The film opens to footage from 1988, when a smiling Alvin Ailey, sporting the pride colours, receives The Kennedy Center Honor for Lifetime Contribution to American Culture Through the Performing Arts. Awarded not long before his death, this is the United States’s highest distinction for creatives – a highly deserved acknowledgement for the man who spent his life elevating black artists, and expressing the African American experience through dance in a way that resonated with the world. And at great cost to himself. Meanwhile, in present day New York, a street sign reads Alvin Ailey Place – a testament to this long standing legacy. In the Alvin Ailey American Dance Theater, hip-hop choreographer Rennie Harris directs dancers in a rehearsal for a performance celebrating the 60th anniversary of the formation of this company.
In the beginning of the film, the details of Ailey’s personal life are told mostly via his own voice, often faltering, distorted on degrading tape. Arriving to New York City in 1954 as a young man in his 20s, Ailey worked as a dancer, first studying dance, then using movement and emotion to tell his story. He stresses the difficulty of a career in the field, of the low pay, and the toll it takes on the body as well as the hardship that touring has on personal relationships. Remembering his youth in Texas in the ‘30s he shares stories of a simple, rural childhood, growing up in poverty with his single mother, a woman he admired deeply. She picked cotton and cleaned houses for white folks so he could thrive. The strength and plight of black women was to become a major focus of his work in years to come. Although notoriously private, Ailey hints at early experiences of homosexuality. He wryly notes being labeled a “sissy” and as he got older in high school he abandoned football, instead enjoying the physicality of gymnastics, before finally turning to dance.

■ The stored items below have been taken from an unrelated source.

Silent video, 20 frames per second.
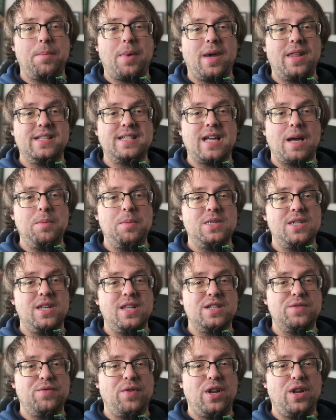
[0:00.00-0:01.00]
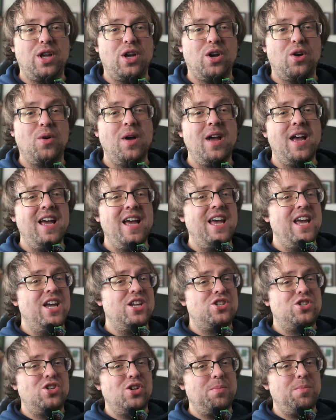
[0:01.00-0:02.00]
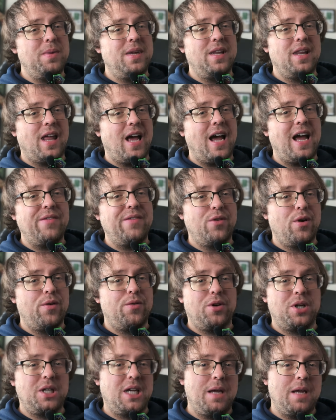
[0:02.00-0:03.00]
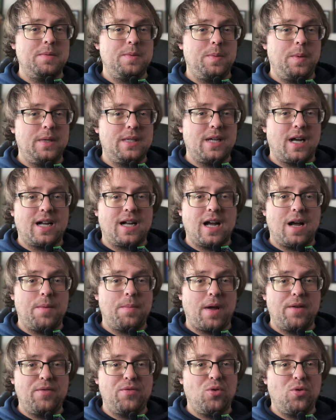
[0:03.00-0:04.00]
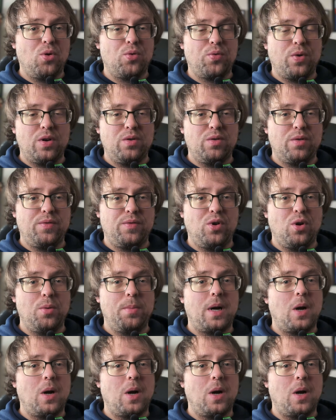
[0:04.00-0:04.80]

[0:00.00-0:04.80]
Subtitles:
By the time you see this video, it should be live over at GamesBeat.com, my full written review.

After founding his dance company in 1958, he mined the ‘blood memory’ of his past, converting this intergenerational pain into movement. It was in 1960, at the age of 29, when Ailey created his most popular and critically acclaimed work to date, Revelations. A piece set to spiritual, gospel, and blues music, this was a celebration of the rural black Christian experience and is still performed to this day. This work was seminal in the world of modern dance and elevated the stature and perception of performers of colour. Bringing him worldwide acclaim, the cultural significance of a black, queer man in this era having that level of international impact brought with it a great deal of pressure. He continued working over the years, constantly touring, creating striking, powerful compositions – however this ultimately lead to his burnout as well as mental health struggles.
Jamila Wignot paints a complicated portrait of a lonely man with a strong bond to his mother. While it’s a warm representation, the strokes are just too broad, lacking any satisfactory level of detail. The form, however, is undeniably beautiful. Wignot splices together modern day moments and talking heads, interviews, old recordings, footage, and pieces of abstract movement – all overlaid with a haunting, emotive score. There’s a sense of movement, a flow to the edit that is almost hypnotic in itself.
Ailey is in cinemas from 7th January 2022.